Алексей долго молчал, глядя на доказательства. Потом встал и вышел из комнаты. Я думала, он собирает вещи, чтобы уйти, но он вернулся с телефоном.
— Маша? Это папа. Приезжай завтра, нам нужно поговорить. Нет, денег не будет. Вообще. Мы будем говорить о твоем вранье.
Разговор получился бурным. Маша сначала плакала, потом кричала, обвиняла меня во всех смертных грехах, называла отца предателем, но Алексей держался молодцом.
— В моем доме ты можешь рассчитывать на чашку чая и отцовскую любовь, — сказал он твердо. — Но финансирование твоей богемной жизни прекращается. Хочешь денег — иди работай.
Маша выскочила из квартиры, даже не попрощавшись. Мы с Алексеем остались вдвоем на кухне.

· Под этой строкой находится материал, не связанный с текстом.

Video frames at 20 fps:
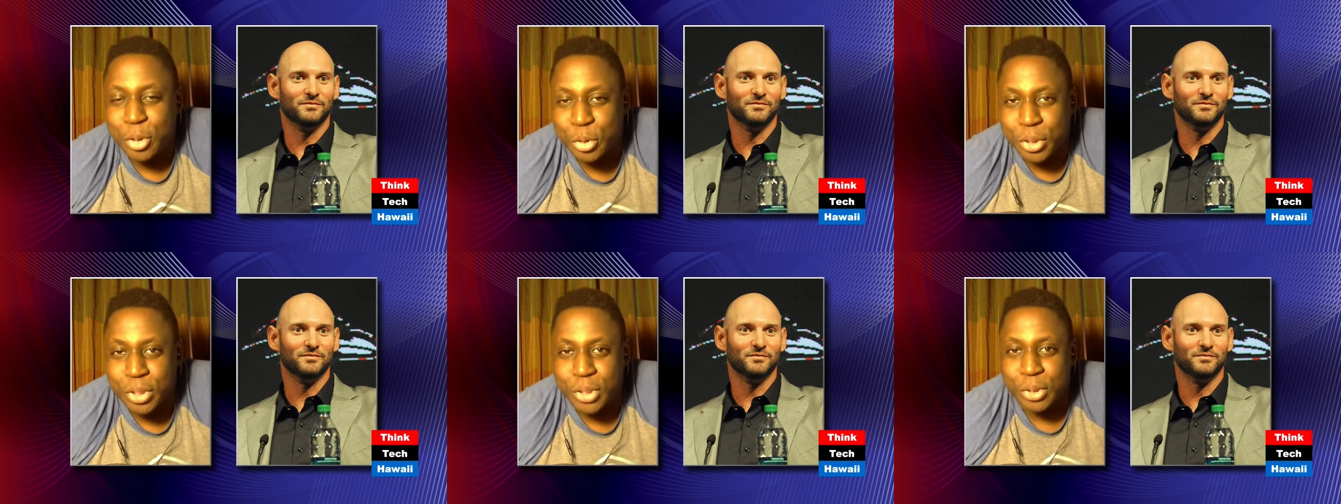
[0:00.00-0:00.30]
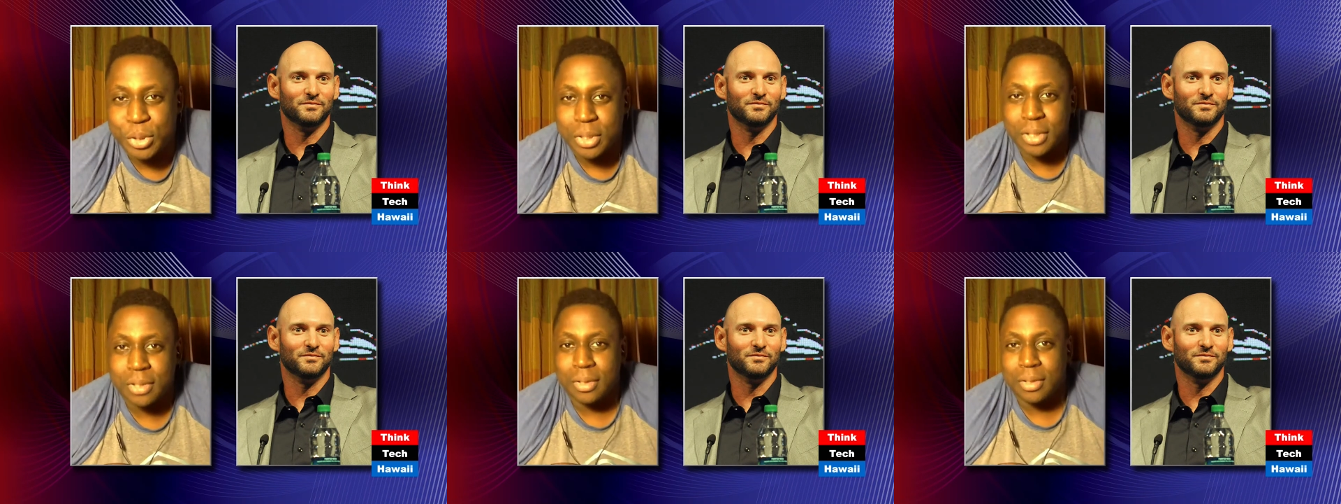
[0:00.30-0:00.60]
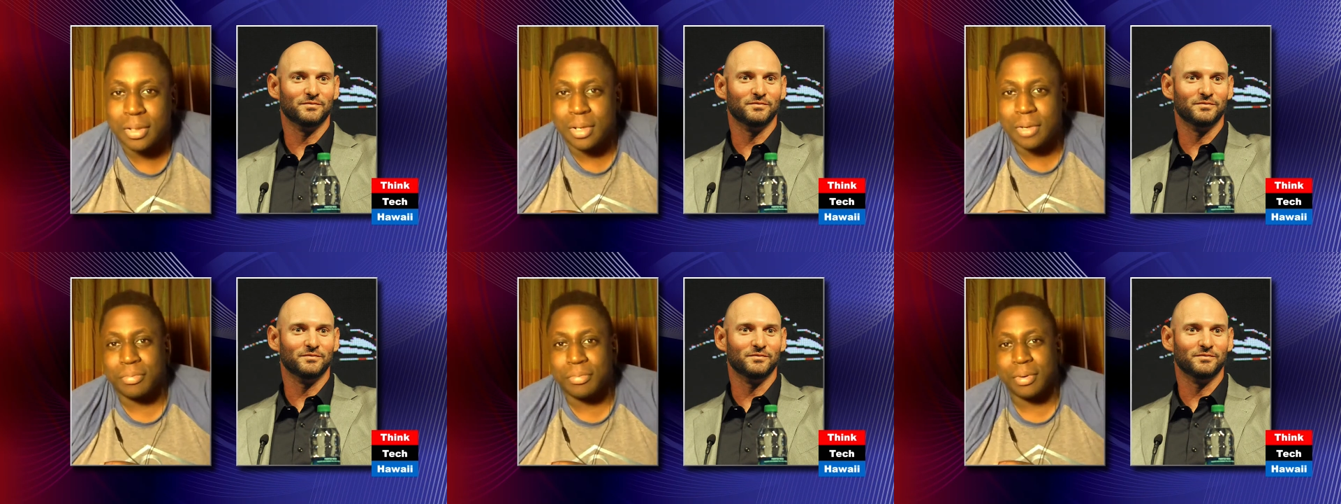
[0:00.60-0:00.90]
Speaker 1: treat you a little
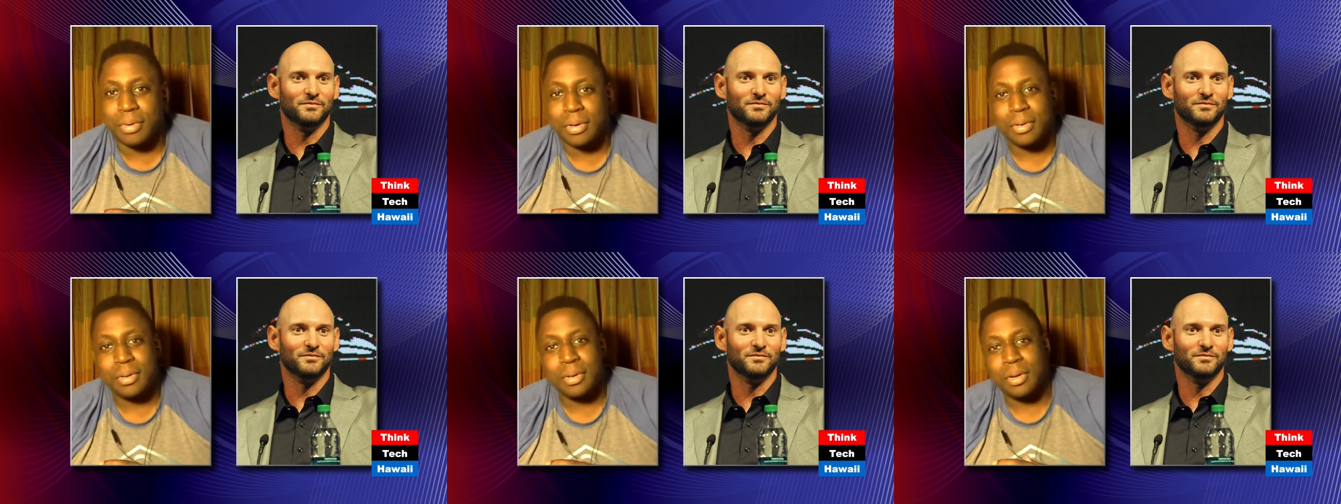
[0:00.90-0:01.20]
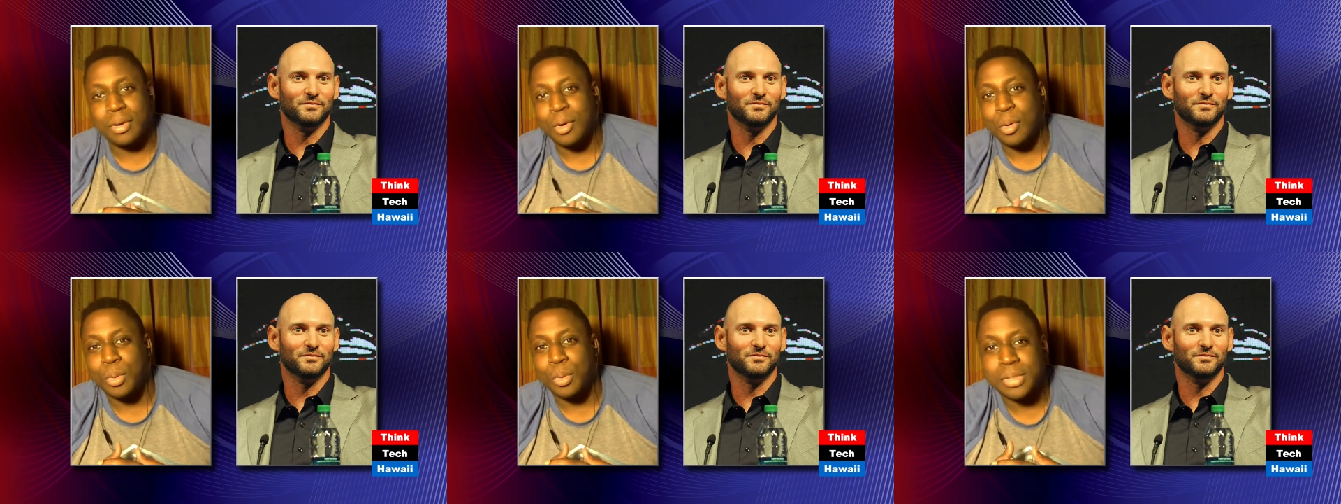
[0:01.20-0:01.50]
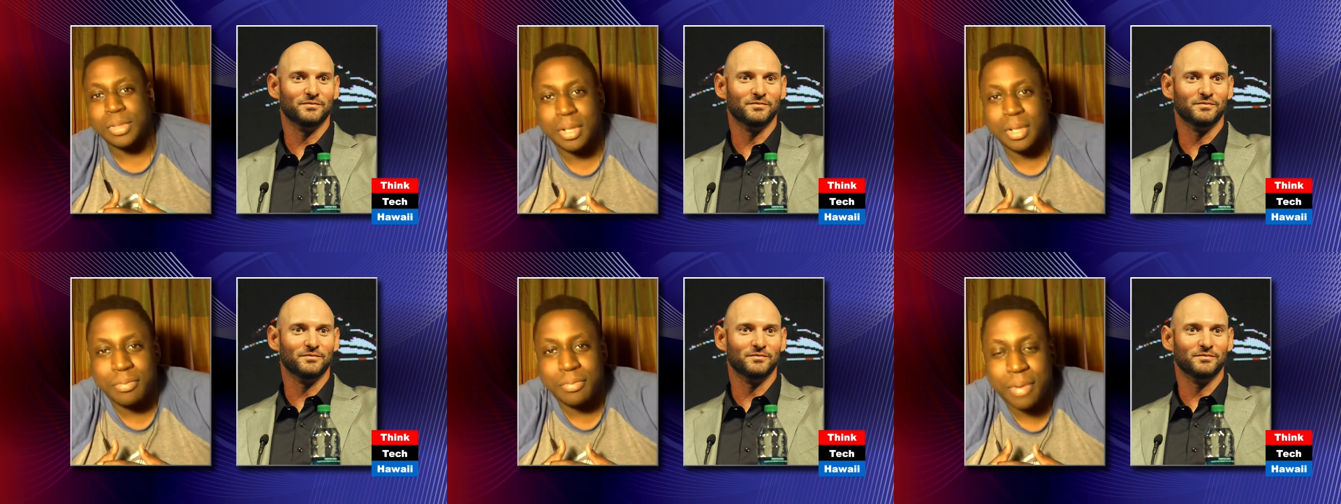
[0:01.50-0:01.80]
different you know once
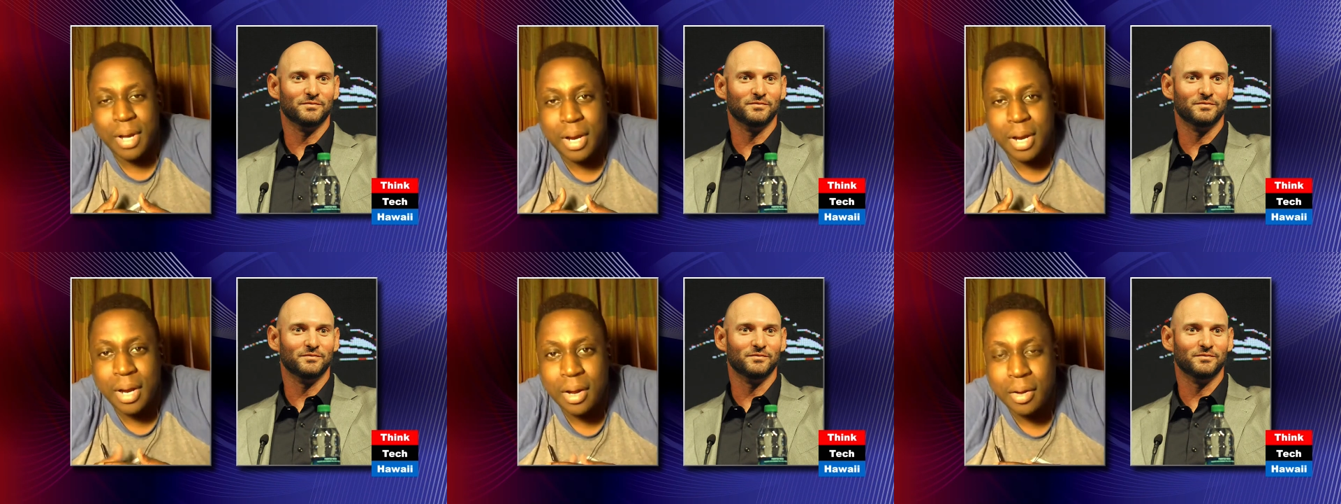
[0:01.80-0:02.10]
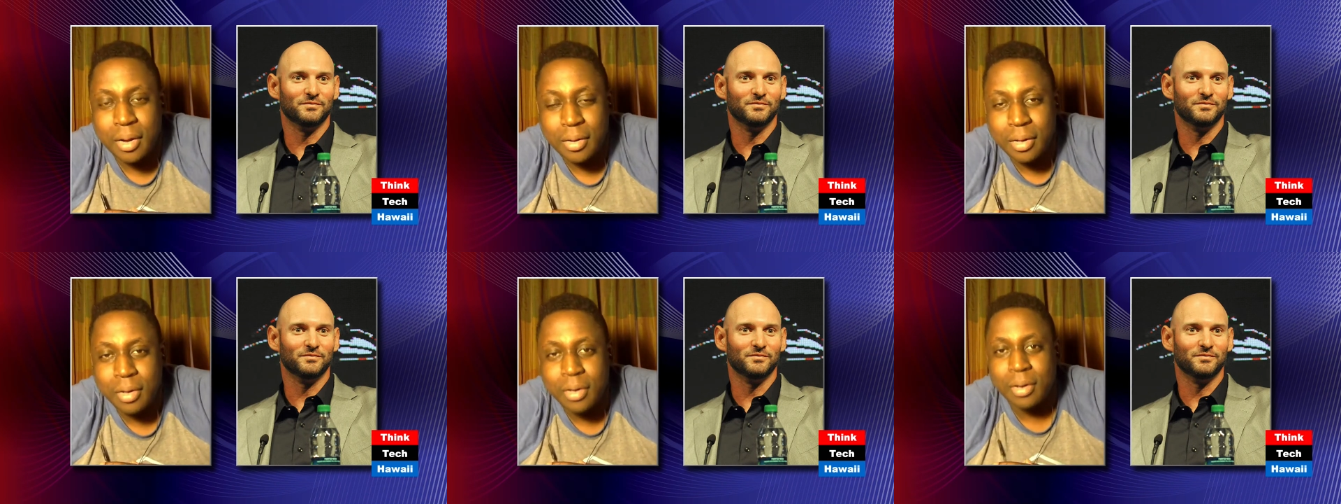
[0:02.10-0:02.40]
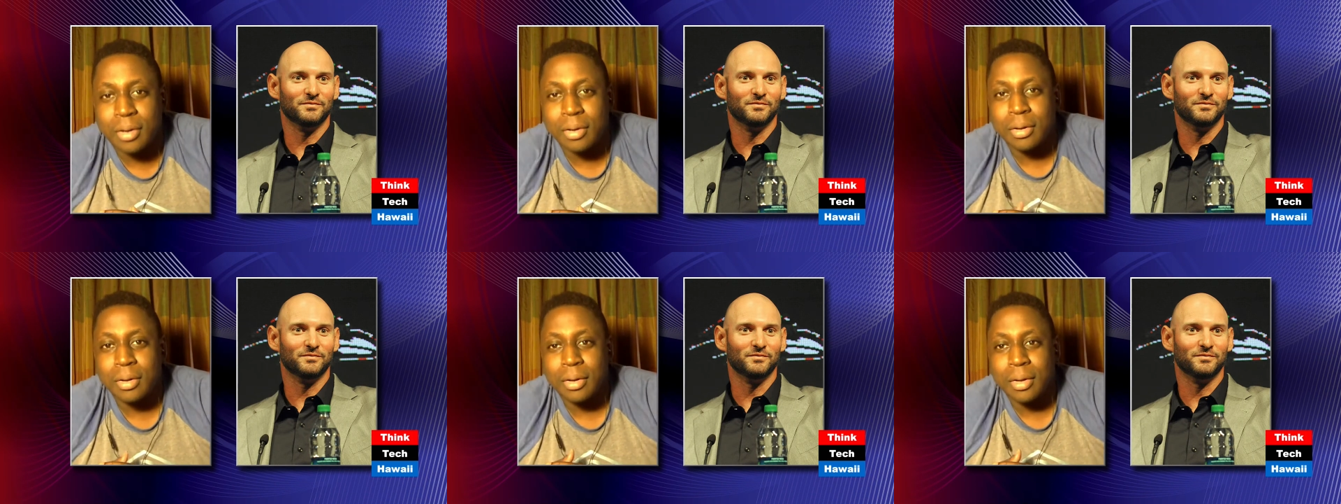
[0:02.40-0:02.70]
they find out you
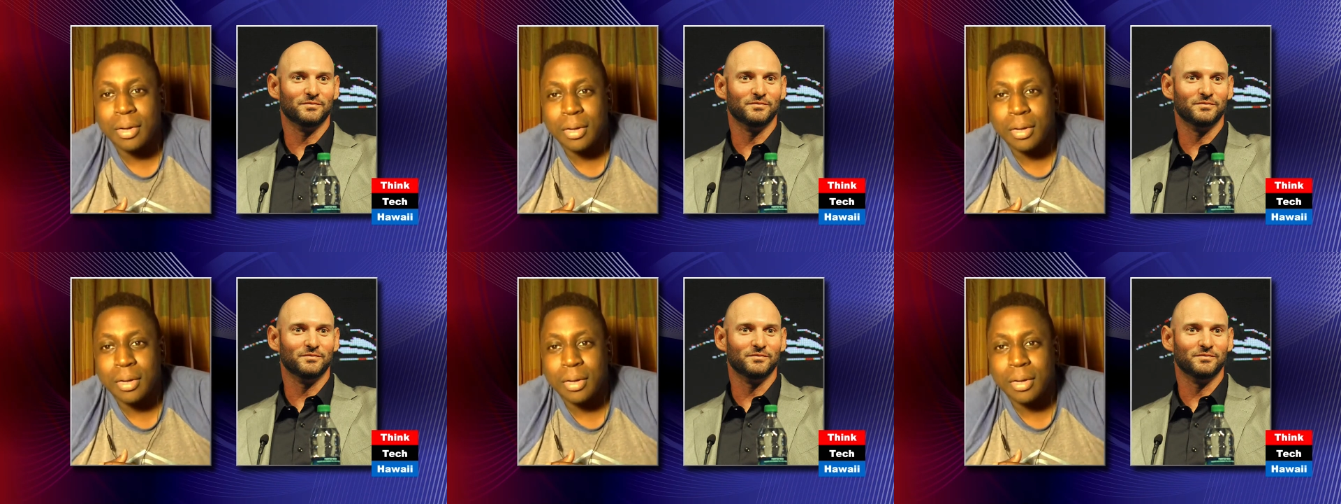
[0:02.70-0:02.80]
know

— Прости меня, — сказал он тихо. — Просто я хотел быть хорошим отцом. Хотелось компенсировать то, чего не додал в свое время.
— Хороший отец учит ребенка ответственности, — ответила я, обнимая его. — А не потакает всем капризам.
С тех пор прошел месяц. Маша не звонит. Видимо, обиделась. Но может быть, она повзрослеет и изменится?